■ **What is required**
A picture-free, exact copy of all the records below is the goal.
Provided records below:
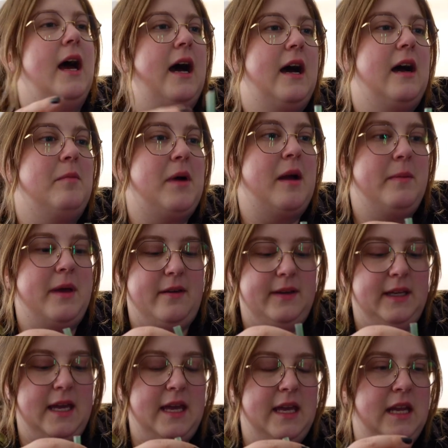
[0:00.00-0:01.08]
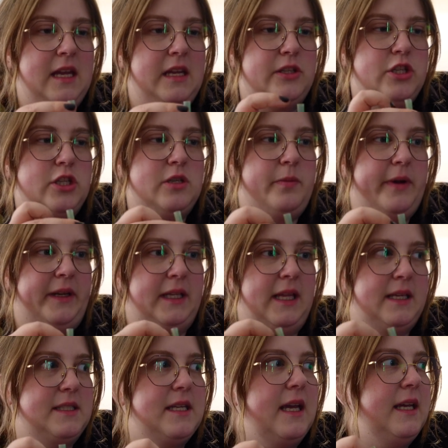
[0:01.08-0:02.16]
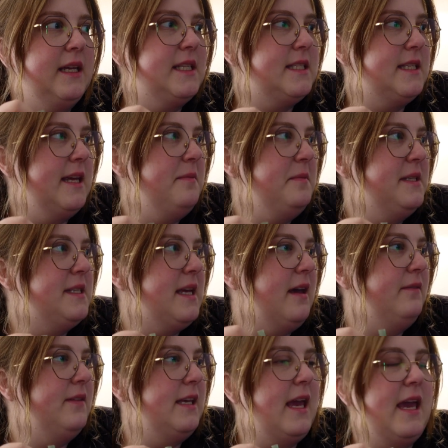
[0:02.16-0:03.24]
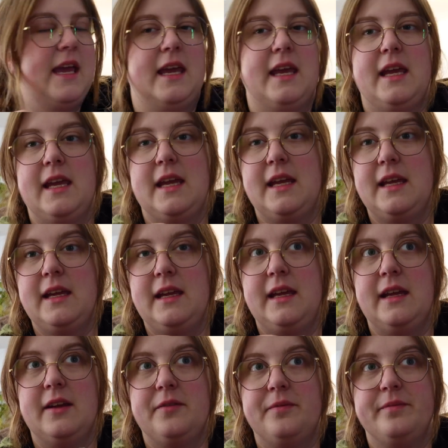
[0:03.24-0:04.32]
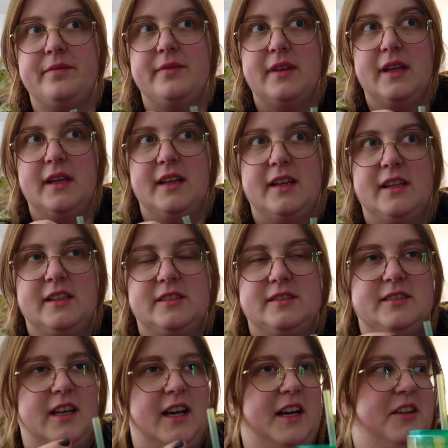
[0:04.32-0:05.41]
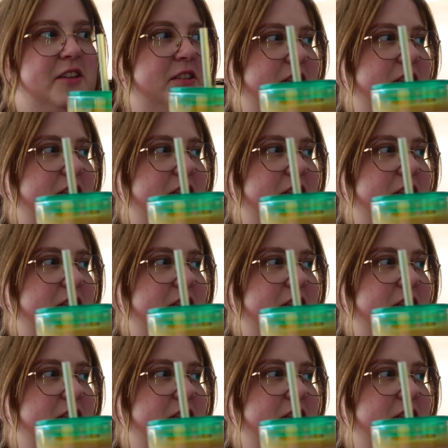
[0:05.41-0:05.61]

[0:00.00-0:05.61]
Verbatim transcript: Um, I'm having a gingerbread latte. Sam is having a, I don't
End of Provided records.
■ **Task result**
[0:00.00-0:01.08]
[0:01.08-0:02.16]
[0:02.16-0:03.24]
[0:03.24-0:04.32]
[0:04.32-0:05.41]
[0:05.41-0:05.61]

[0:00.00-0:05.61]
Verbatim transcript: Um, I'm having a gingerbread latte. Sam is having a, I don't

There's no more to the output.